A large company handling huge amounts of consumer transaction data faced challenges in extracting useful information from receipts that came in tens of thousands of formats. Traditional OCR and template-based systems failed to scale, creating operational bottlenecks and limiting downstream analytics. Blackstraw delivered a layout- agnostic receipt intelligence system that can process 500,000 receipts each day across over 76,000+ formats. This resulted in a reliable solution that led to four patents and one peer-reviewed workshop paper.
The client operated at internet scale, processing receipts with multiple different layouts, fonts, and structures. Frequent format changes made rule-based extraction fragile and costly to maintain. As volume increased, manual intervention and template updates became unmanageable, limiting reliable automation and slowing down the process of using transaction data at scale. To support growth and allow continuous processing, the client required a document intelligence system that could adapt to new receipt formats without depending on preset templates or manual rule engineering.

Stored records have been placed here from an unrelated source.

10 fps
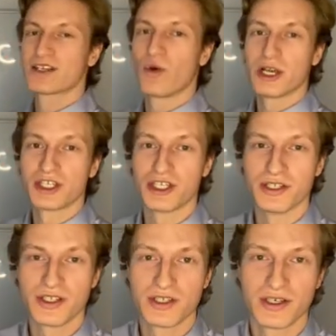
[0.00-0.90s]

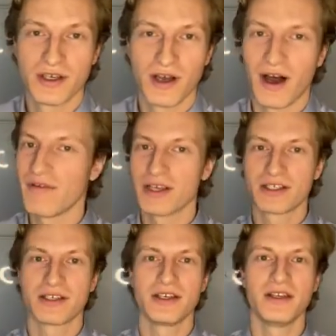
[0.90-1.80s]
questions.
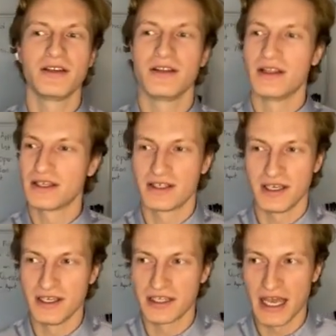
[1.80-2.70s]
Obviously, this
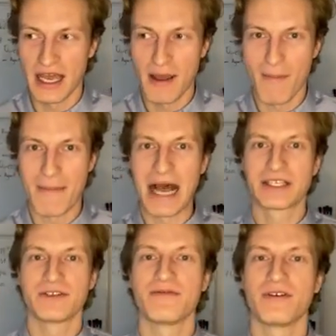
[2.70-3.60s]
is a
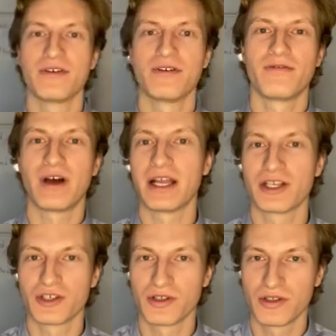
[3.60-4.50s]
massive
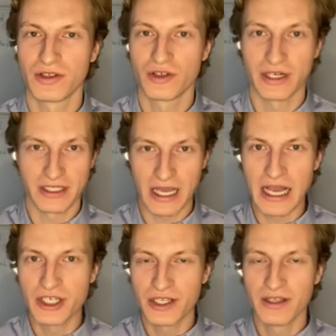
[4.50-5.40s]
financial
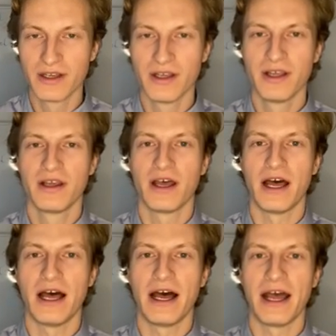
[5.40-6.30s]
transaction,
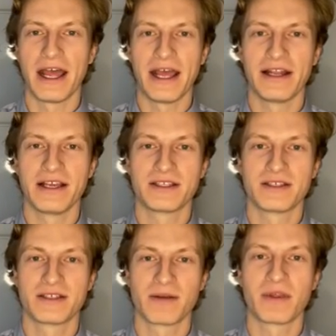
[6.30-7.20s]
and
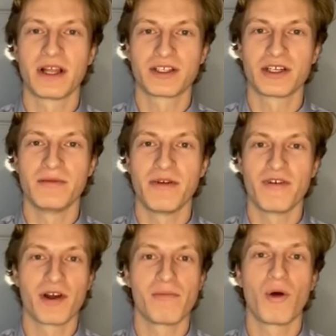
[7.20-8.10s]
it's something that's going to be
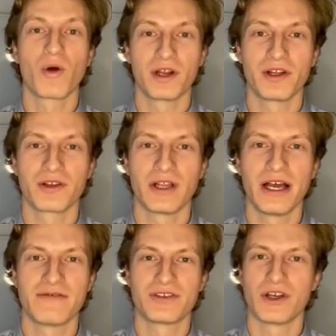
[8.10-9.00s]
very important in your
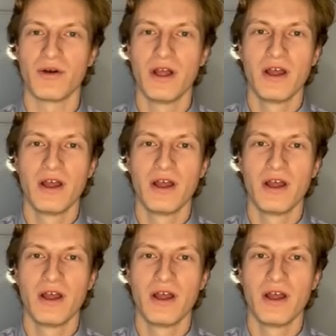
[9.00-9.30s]
life. So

Graph-Based Document Decoding Architecture: Designed a layout-agnostic receipt decoding system using Graph Attention Networks (GATs) to model relationships between text elements in unstructured documents.

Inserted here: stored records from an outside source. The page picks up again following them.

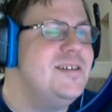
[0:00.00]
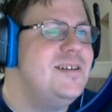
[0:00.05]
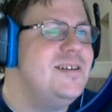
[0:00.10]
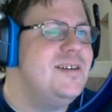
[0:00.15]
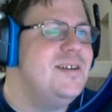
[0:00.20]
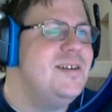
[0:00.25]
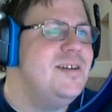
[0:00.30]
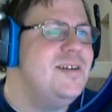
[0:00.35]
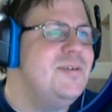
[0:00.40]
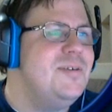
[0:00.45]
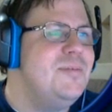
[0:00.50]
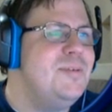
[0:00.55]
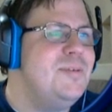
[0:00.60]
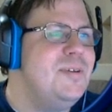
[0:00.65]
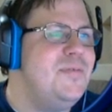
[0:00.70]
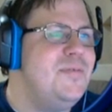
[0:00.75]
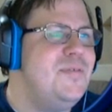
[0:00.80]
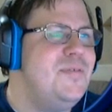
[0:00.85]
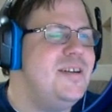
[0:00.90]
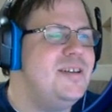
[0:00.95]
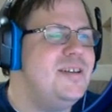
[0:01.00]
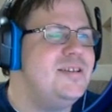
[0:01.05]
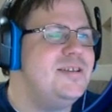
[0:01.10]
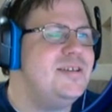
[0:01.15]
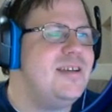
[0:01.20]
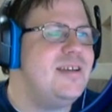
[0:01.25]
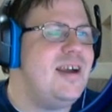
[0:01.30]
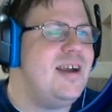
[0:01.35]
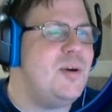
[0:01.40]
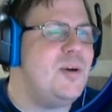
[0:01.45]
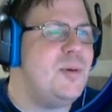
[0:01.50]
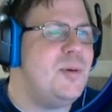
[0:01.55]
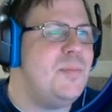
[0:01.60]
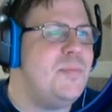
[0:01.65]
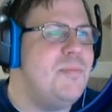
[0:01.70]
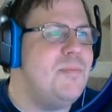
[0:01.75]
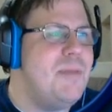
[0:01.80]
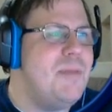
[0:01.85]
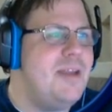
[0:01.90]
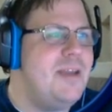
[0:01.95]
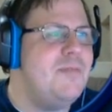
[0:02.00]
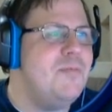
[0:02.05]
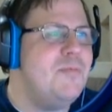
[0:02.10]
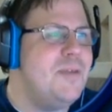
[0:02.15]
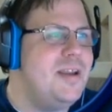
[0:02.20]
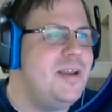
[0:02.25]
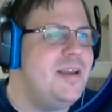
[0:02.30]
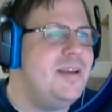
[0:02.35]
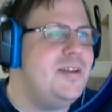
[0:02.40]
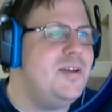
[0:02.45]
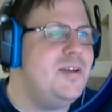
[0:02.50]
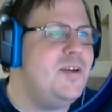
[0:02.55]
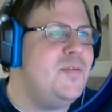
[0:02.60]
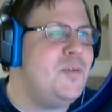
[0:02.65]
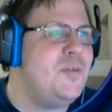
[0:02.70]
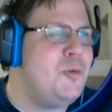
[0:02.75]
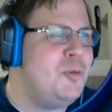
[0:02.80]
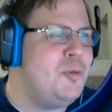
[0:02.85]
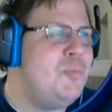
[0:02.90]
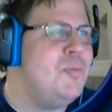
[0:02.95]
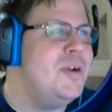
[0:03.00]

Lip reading: We finished our main read of Oathbringer.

Vision + Text Intelligence: Combined visual cues and textual context to accurately detect and interpret text lines across highly variable receipt layouts.
Template-Free Adaptation: Eliminated dependency on predefined templates, enabling the system to dynamically adapt to previously unseen receipt formats.
High-Throughput Inference Pipelines: Built scalable inference pipelines to support continuous, high-volume receipt ingestion at internet scale.
Format-Agnostic Processing at Scale: Successfully processed 76,000+ receipt layouts without manual template creation or rule maintenance.
Massive Throughput Enablement: Enabled continuous processing of 500,000 receipts per day, supporting enterprise-scale ingestion requirements.
Defensible Intellectual Property: Resulted in 4 patents and 1 peer-reviewed workshop publication, establishing technical differentiation and research credibility.
Foundation for Global Document Automation: Positioned the client to scale receipt and document intelligence globally without proportional increases in operational complexity.